(Supplied material Opens)

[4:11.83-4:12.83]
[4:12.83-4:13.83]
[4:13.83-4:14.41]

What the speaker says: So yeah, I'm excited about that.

(Supplied material Closes)

**Action item**
The whole listing should be copied verbatim.

**Your solution**
[4:11.83-4:12.83]
[4:12.83-4:13.83]
[4:13.83-4:14.41]

What the speaker says: So yeah, I'm excited about that.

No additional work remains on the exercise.